Tooling up for distance learning
In many ways, members of the European photonics community have faced the same problems that legions of others have faced, amid the need to hunker down and find ways to work from home until the crisis has passed.
One aspect that several of the contacts OPN spoke with suggested has gone relatively smoothly has been the transition to distance learning for lectures, coursework and other education. The web tools to support distance learning “are very well developed,” says Ramponi, adding that staff received a great deal of technical support in ramping up. It helped, she says, that the transition to distance learning at Politecnico di Milano occurred “just before the beginning of the semester, so there were a few days to organize things.”
At Imperial, Walmsley says that setting up for remote working, and remote education, in a very short period “took an immense amount of effort,” but he believes that it will pay long-term dividends. “We’ve learned very rapidly how to do online education by building online communities in a more effective way. That will impact how we do teaching in the future as well.”

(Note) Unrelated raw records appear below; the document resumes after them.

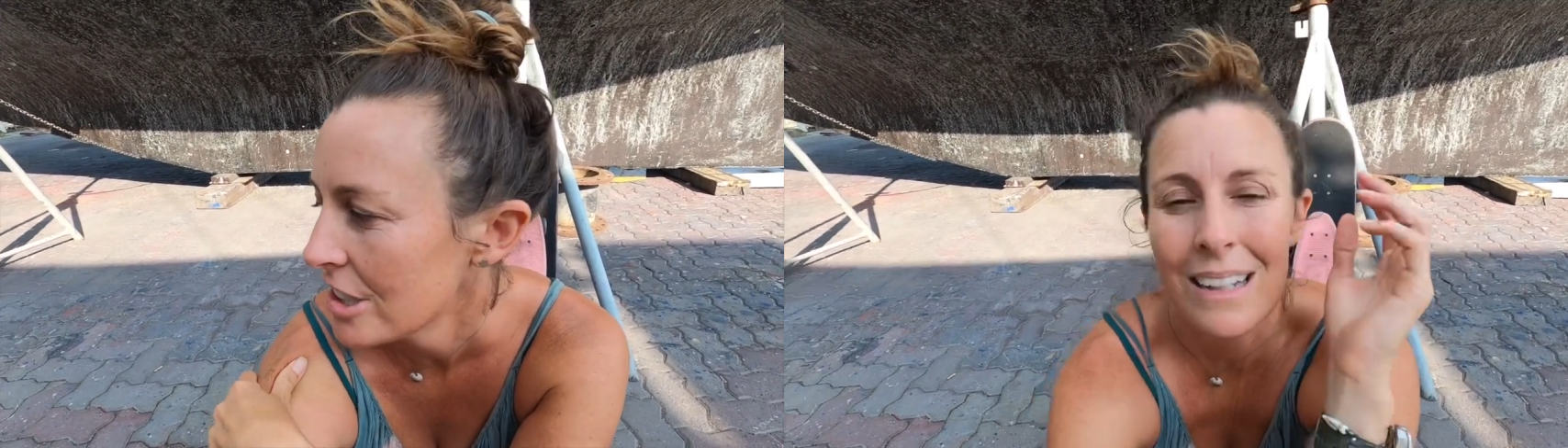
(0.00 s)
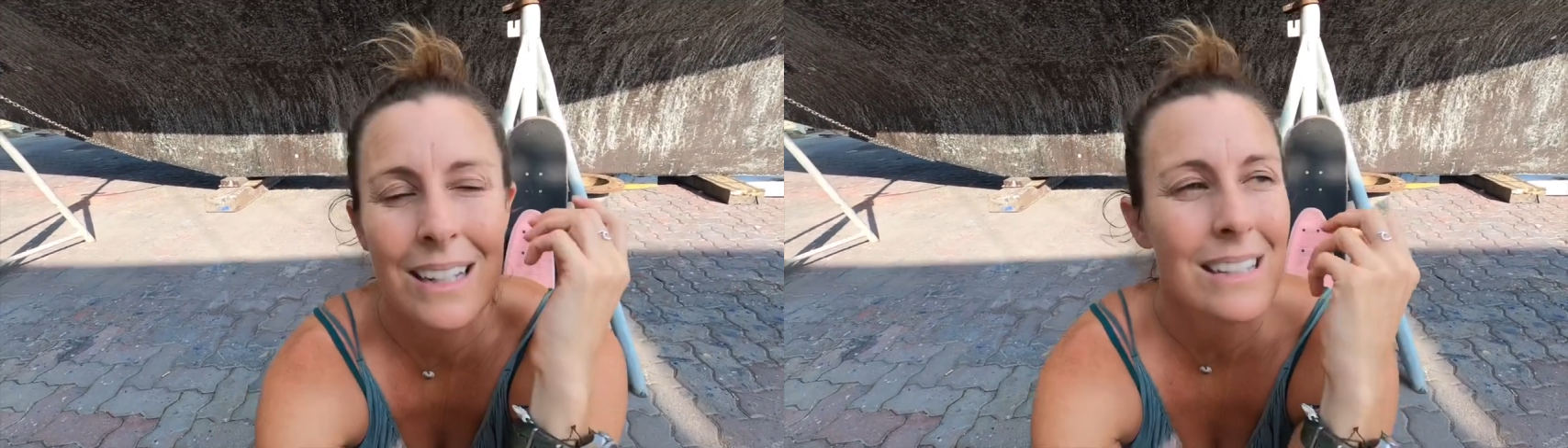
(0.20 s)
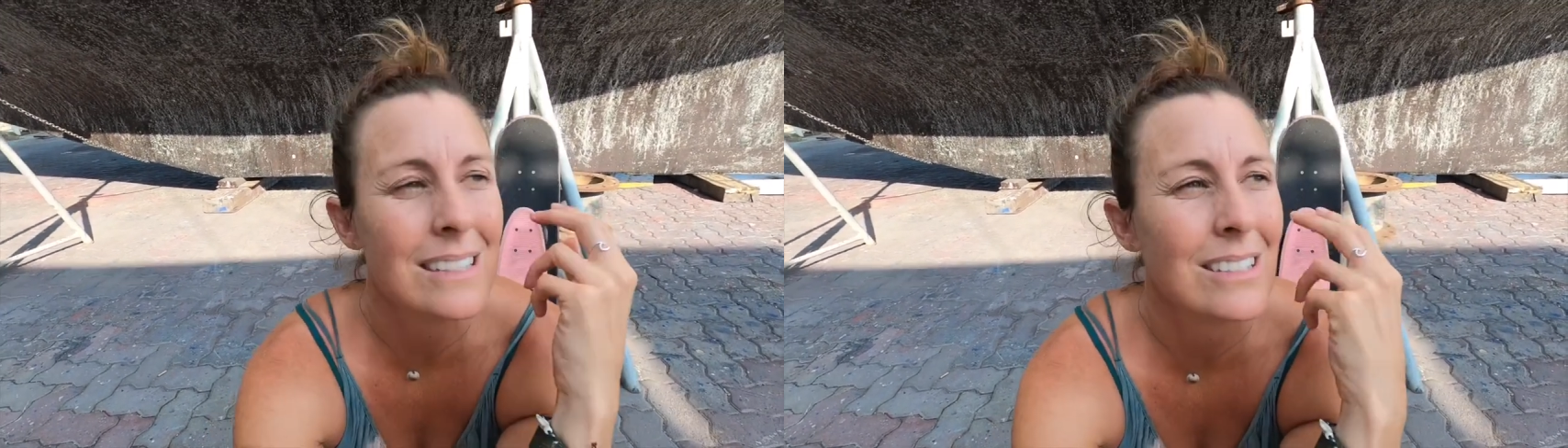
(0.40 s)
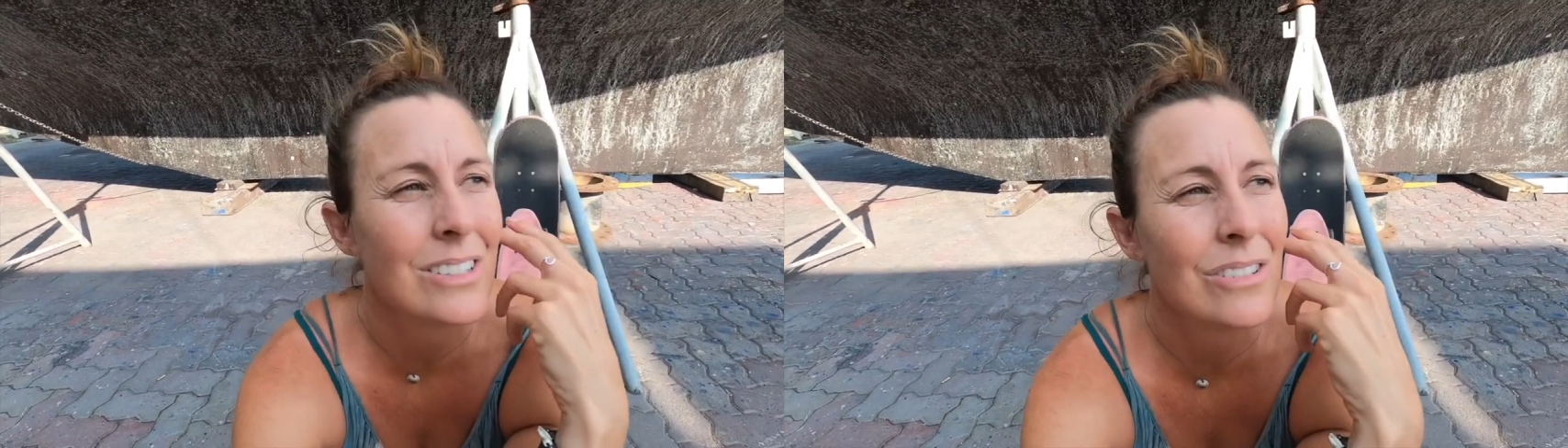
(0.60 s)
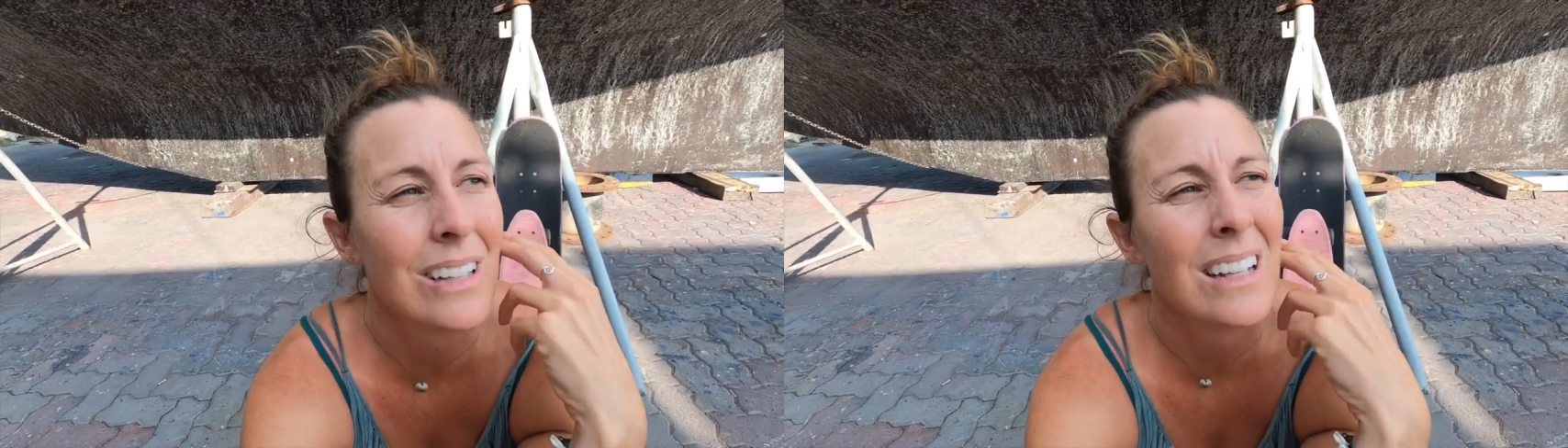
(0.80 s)
Lee's
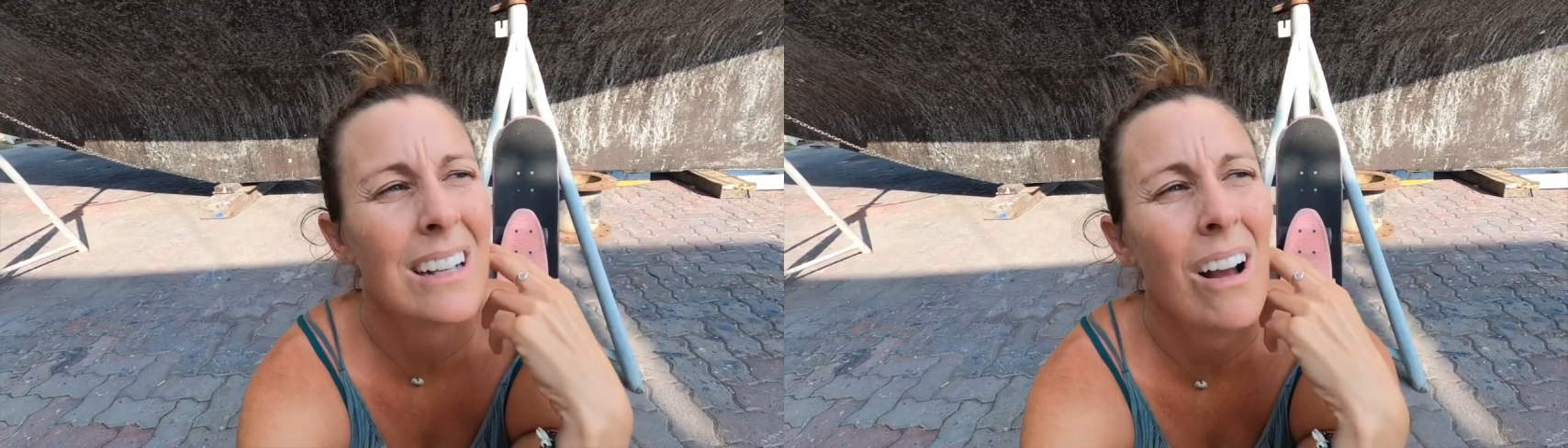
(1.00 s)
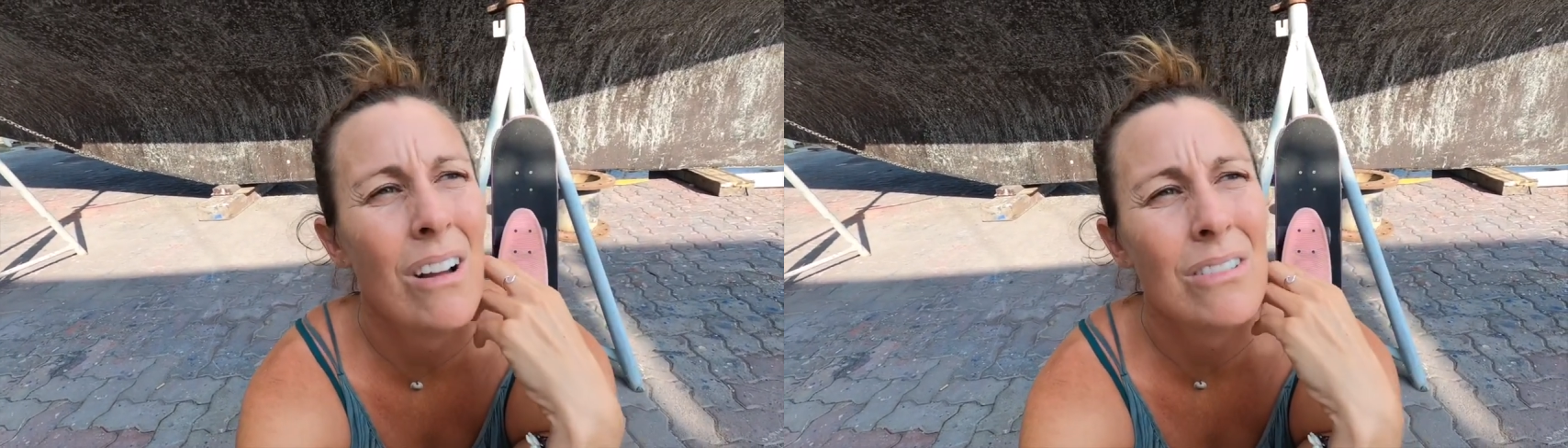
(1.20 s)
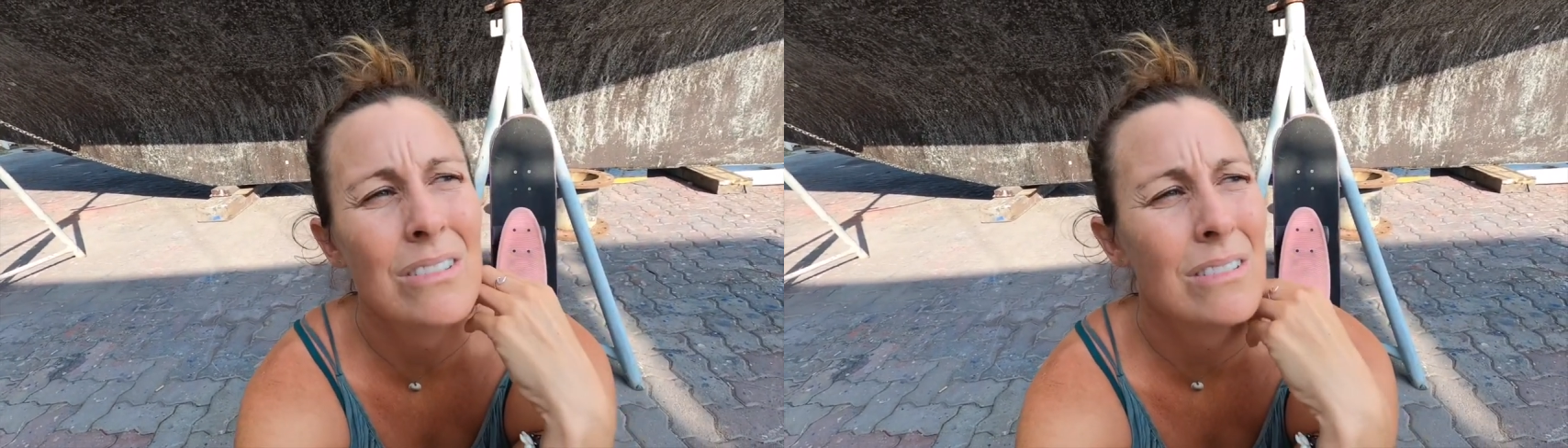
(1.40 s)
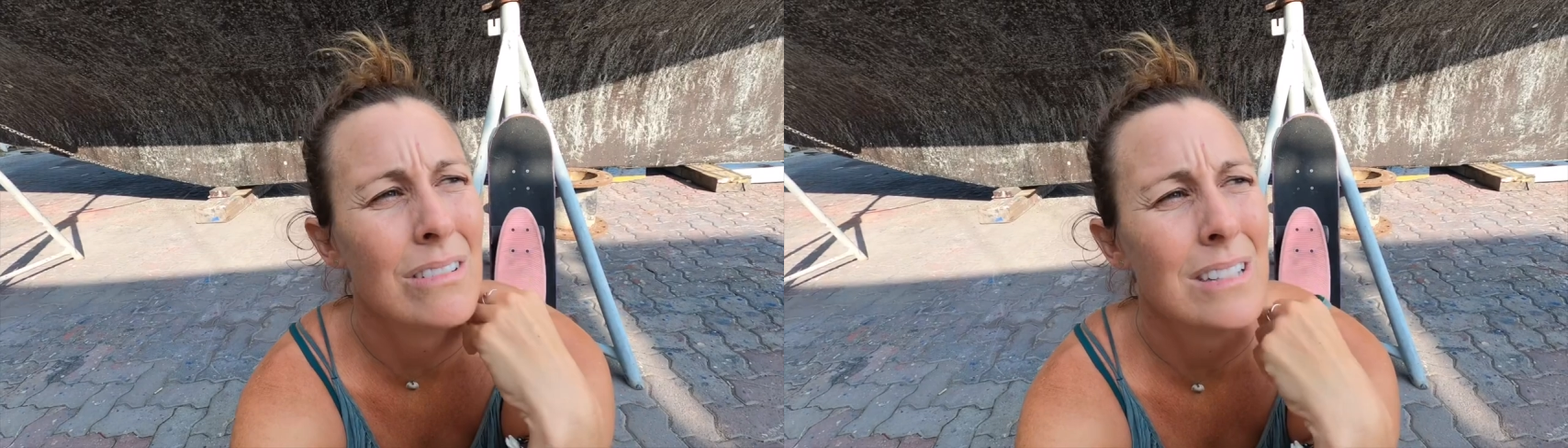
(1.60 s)
just drilling holes or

John Dudley, Université de Franche-Comté, France.
In terms of how the teaching is conducted during the crisis, Dudley says that the emphasis at Franche-Comté has been not to make things even more stressful than they already are. “The clear message has been, ‘We realize that this is a difficult period for both staff and students, and we know it takes time to adapt. So don’t try to follow the same rhythm; don't try to demand as much.’”
The other side
Even as they deal with the current disruptions, Walmsley says that people still need to think about life on the other side. “The past two weeks has really been about, How do you make the immediate decisions that are needed to get you into a sort of lockdown steady state?” he says. “But in the next few weeks, we’ll have to start thinking about, What does the world look like next year? And what does the world look like the year after that?”
Some of that, according to Walmsley, will rest in the mundane details of restarting current operations. “It’s one thing to turn everything off, but when you go to turn it back on, it’s never where you left it,” he points out. “So there’s a bit of work to do there.” But he adds that profound changes are also possible. If, for example, overseas students “decide that, in fact, they’re just going to stay closer to home because this is too big of a risk,” says Walmsley, “fundamentally that changes the face of higher education—not only in the U.K., but globally. Then remote education comes into its own.”
The ultimate impact, Ramponi notes, will depend largely on how long the current shutdown lasts—something that currently seems almost impossible to tell. “If, after one or two months, we can’t go back to normal life, then it becomes real tough” to move forward with labs offline, she says. “Photonics has a lot of modeling behind it, but it’s an experimental science and a hardware technology.”
Yet Ramponi stresses that, ultimately, keeping one’s eye on life after the crisis is essential.
“While of course we need to try to deal with contingencies, we also need to plan for the future—to have a perspective on how we will start working again when this situation ends,” she says. “This motivates people, and gives them the idea, ‘Okay; we’re in a shutdown, but it’s temporary, and we are already planning about how to start up again.’ I think this is the most important thing we have to do.”